Assignment: Retype, without pictures, the line holding "[00:00:00.00 to 00:00:01.00]" and each line below it through the final line.
=== Begin Enclosure ===
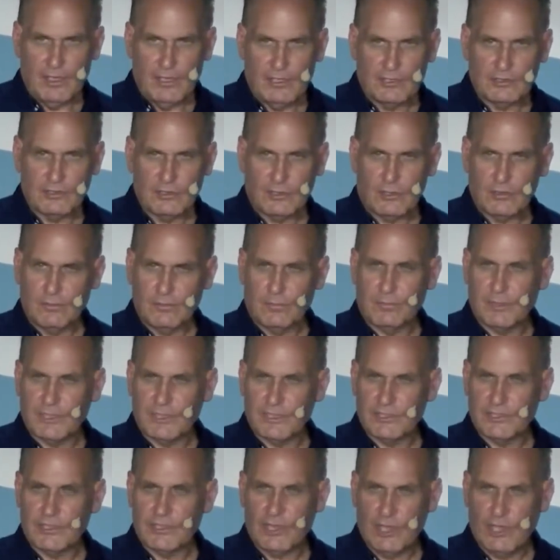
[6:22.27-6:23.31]
it sort of
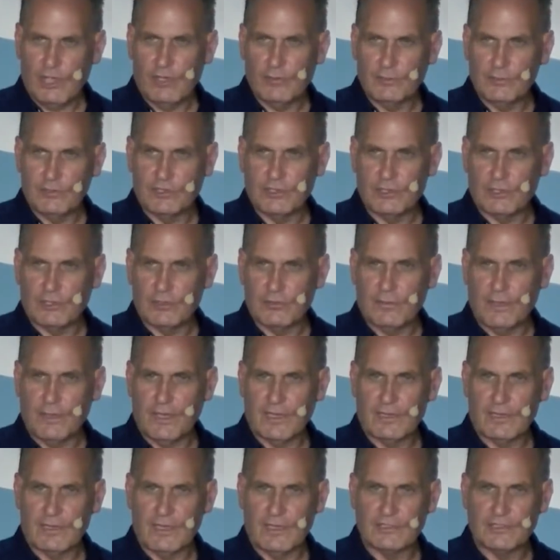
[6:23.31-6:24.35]
brings it home to you,
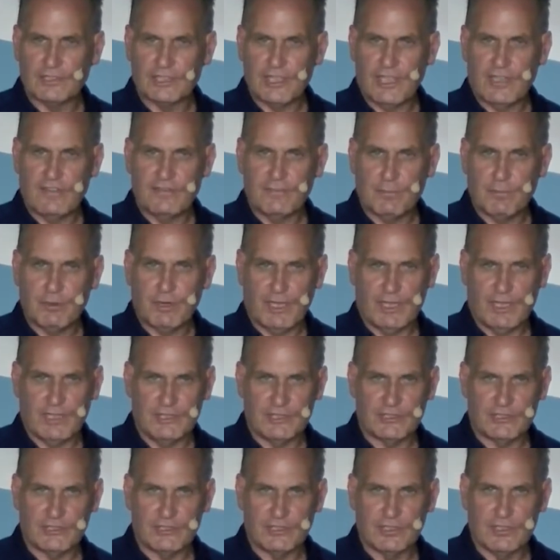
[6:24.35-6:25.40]
man, a safe
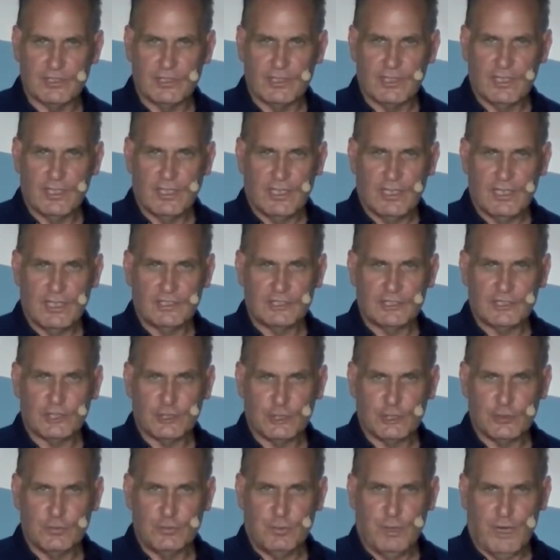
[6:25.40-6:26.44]
place is a
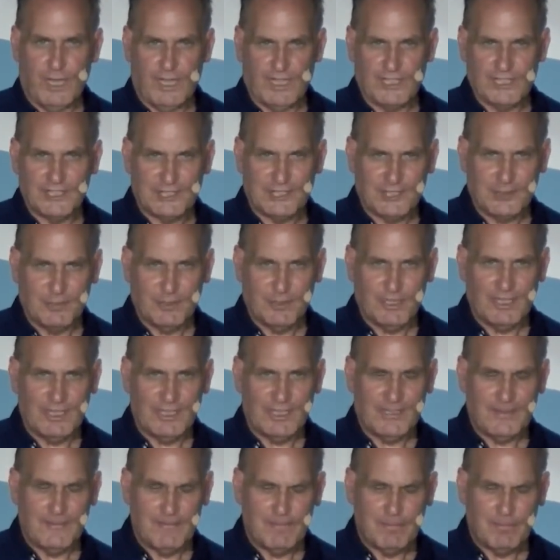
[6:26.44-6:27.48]
good place to
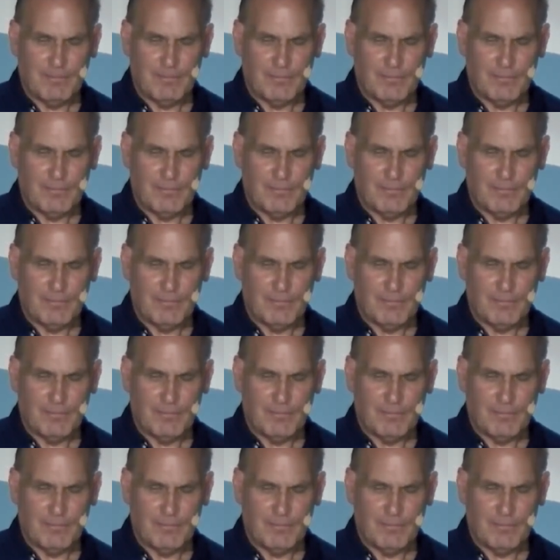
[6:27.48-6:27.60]
be.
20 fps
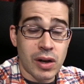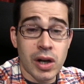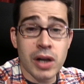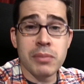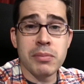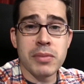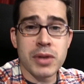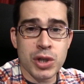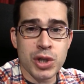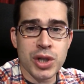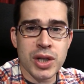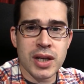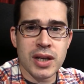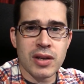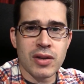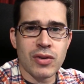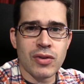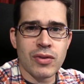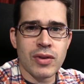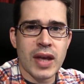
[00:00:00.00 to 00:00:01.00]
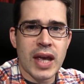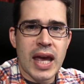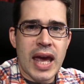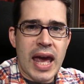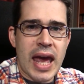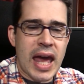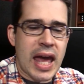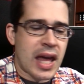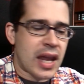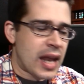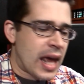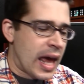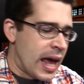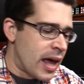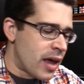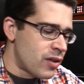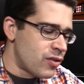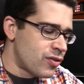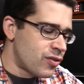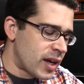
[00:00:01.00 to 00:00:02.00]
on machines. And
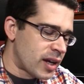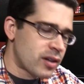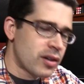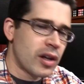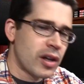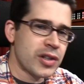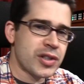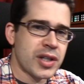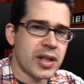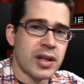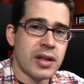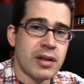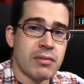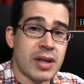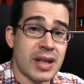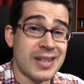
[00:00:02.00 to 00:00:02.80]
as technology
=== End Enclosure ===
Written solution:
[00:00:00.00 to 00:00:01.00]
[00:00:01.00 to 00:00:02.00]
on machines. And
[00:00:02.00 to 00:00:02.80]
as technology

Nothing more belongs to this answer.